*** Recorded information Section Begins ***

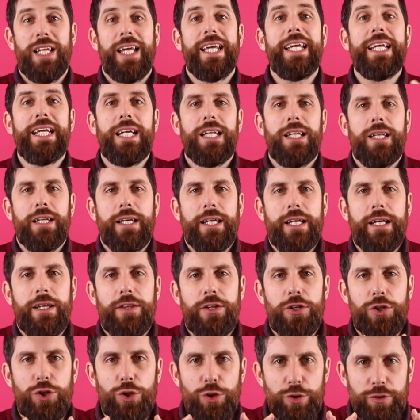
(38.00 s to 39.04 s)
likely
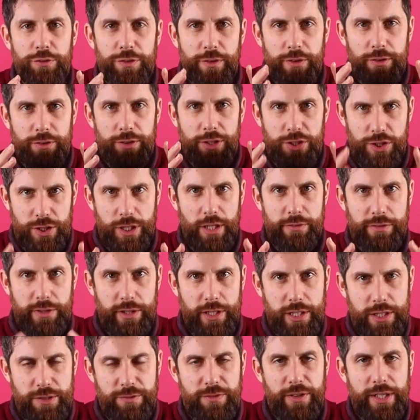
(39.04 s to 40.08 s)
that you've discovered
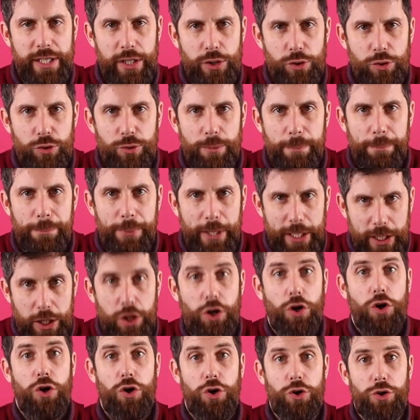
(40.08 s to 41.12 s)
this video
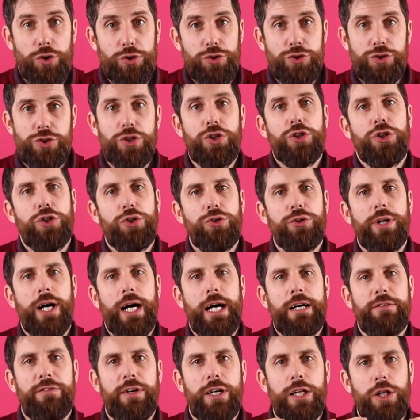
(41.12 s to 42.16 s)
because you
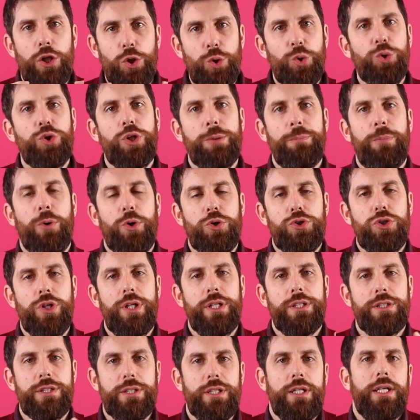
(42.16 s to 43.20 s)
have a low
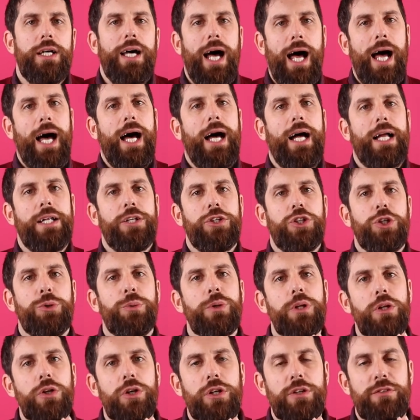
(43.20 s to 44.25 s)
deposit and you
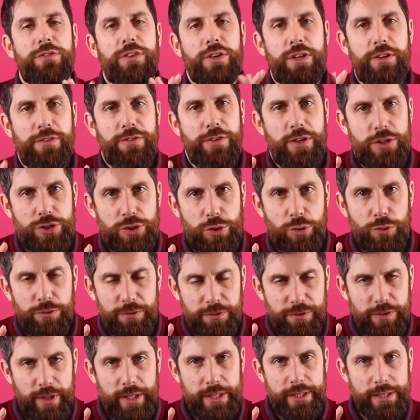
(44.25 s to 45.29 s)
are looking for the first
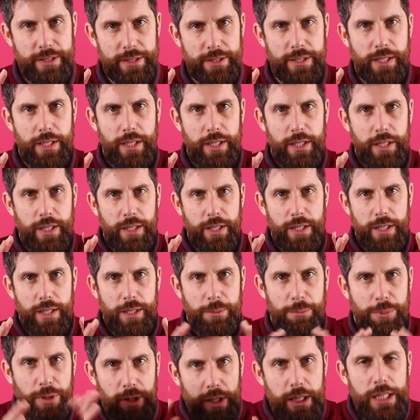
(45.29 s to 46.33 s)
home fund.
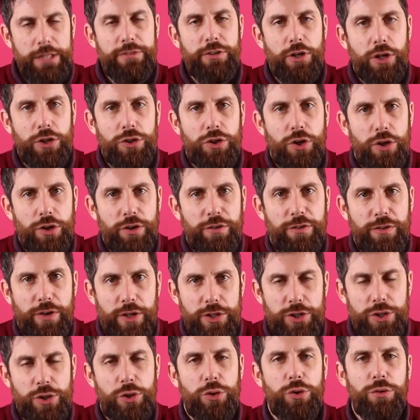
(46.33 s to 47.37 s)
Believe it or not, the
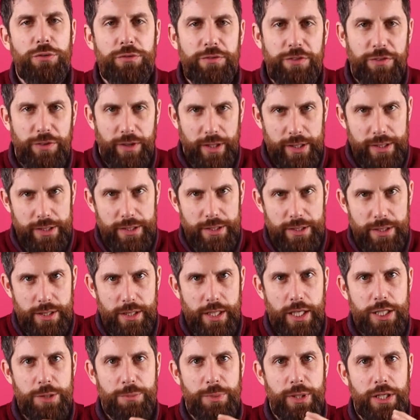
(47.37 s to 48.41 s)
first home fund
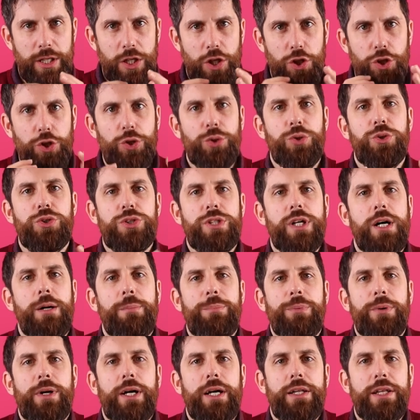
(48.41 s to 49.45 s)
has been used
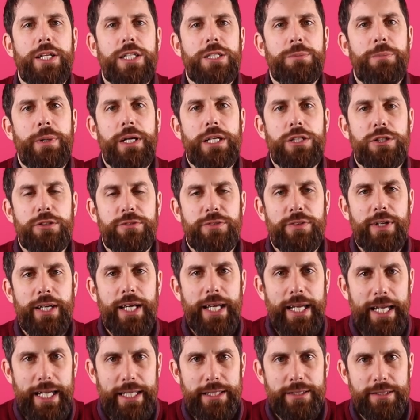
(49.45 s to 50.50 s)
up in the space of
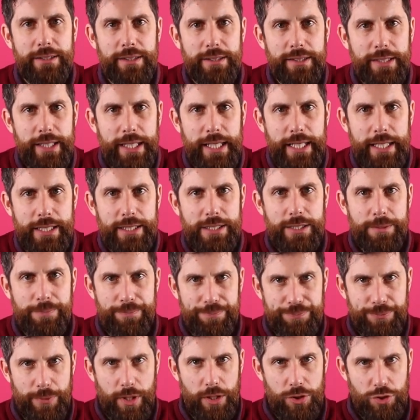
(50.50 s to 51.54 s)
eight days.
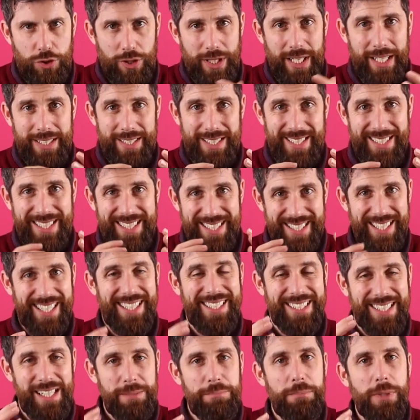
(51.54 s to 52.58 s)
So that's
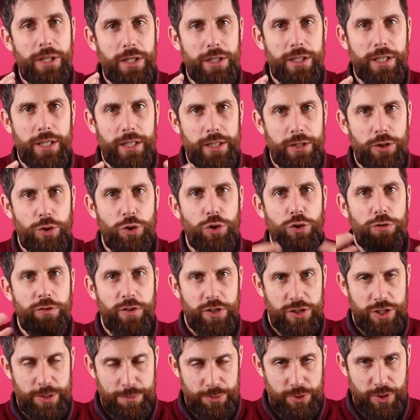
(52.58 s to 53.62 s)
60 million
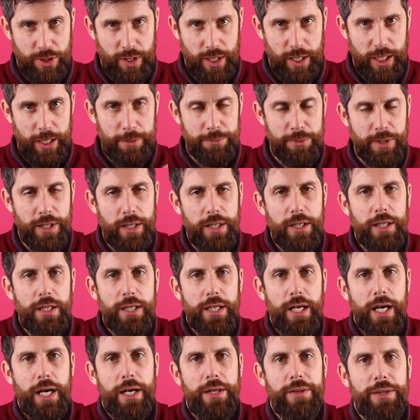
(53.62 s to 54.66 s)
oversubscribed
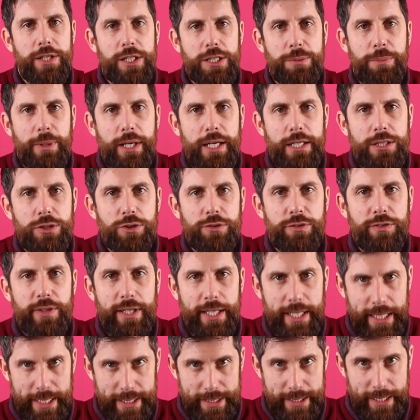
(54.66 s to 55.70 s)
in the space of
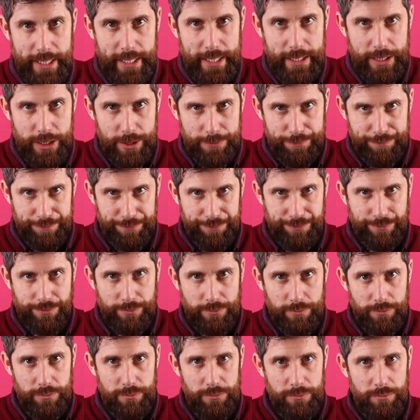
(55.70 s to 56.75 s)
eight days.
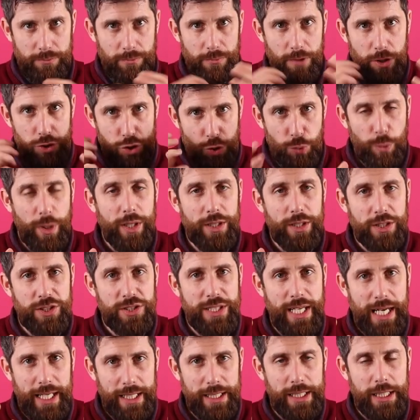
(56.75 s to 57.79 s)
So where does
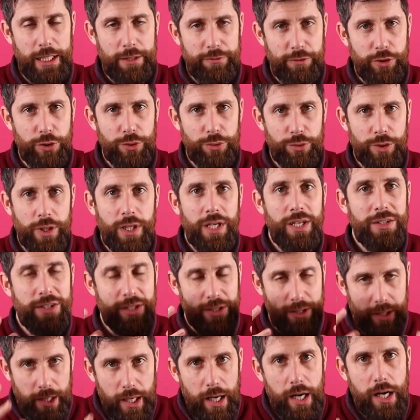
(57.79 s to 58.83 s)
that leave you?
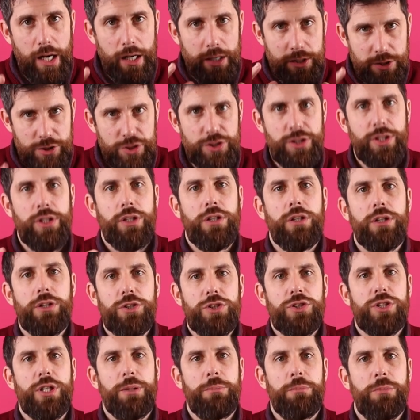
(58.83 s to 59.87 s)
There are still
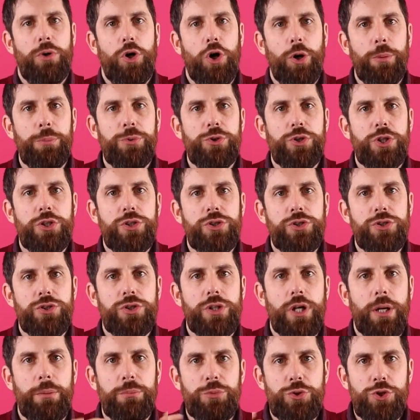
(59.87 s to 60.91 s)
some options,
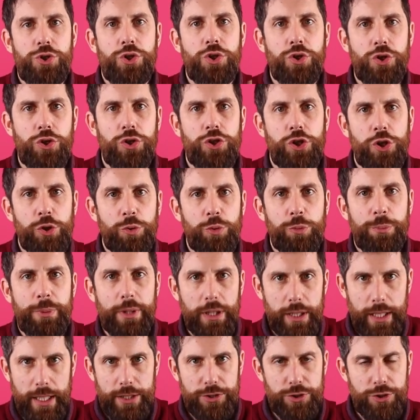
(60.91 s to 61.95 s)
I'm sure you will be
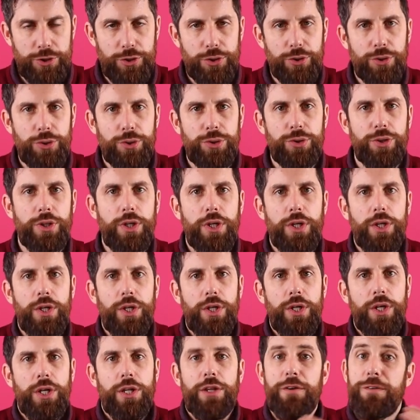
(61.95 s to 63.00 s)
glad to know.
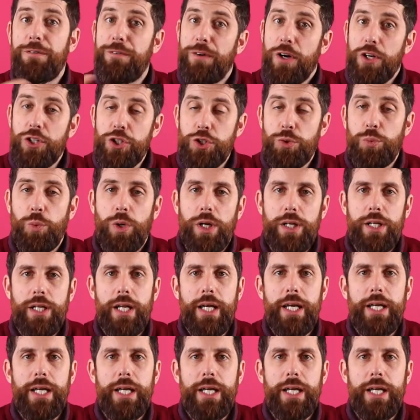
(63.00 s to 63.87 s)
The first one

*** Recorded information Section Ends ***

• **What to produce**
Return every record exactly, without the pictures.

• **Response for this exercise**
(38.00 s to 39.04 s)
likely
(39.04 s to 40.08 s)
that you've discovered
(40.08 s to 41.12 s)
this video
(41.12 s to 42.16 s)
because you
(42.16 s to 43.20 s)
have a low
(43.20 s to 44.25 s)
deposit and you
(44.25 s to 45.29 s)
are looking for the first
(45.29 s to 46.33 s)
home fund.
(46.33 s to 47.37 s)
Believe it or not, the
(47.37 s to 48.41 s)
first home fund
(48.41 s to 49.45 s)
has been used
(49.45 s to 50.50 s)
up in the space of
(50.50 s to 51.54 s)
eight days.
(51.54 s to 52.58 s)
So that's
(52.58 s to 53.62 s)
60 million
(53.62 s to 54.66 s)
oversubscribed
(54.66 s to 55.70 s)
in the space of
(55.70 s to 56.75 s)
eight days.
(56.75 s to 57.79 s)
So where does
(57.79 s to 58.83 s)
that leave you?
(58.83 s to 59.87 s)
There are still
(59.87 s to 60.91 s)
some options,
(60.91 s to 61.95 s)
I'm sure you will be
(61.95 s to 63.00 s)
glad to know.
(63.00 s to 63.87 s)
The first one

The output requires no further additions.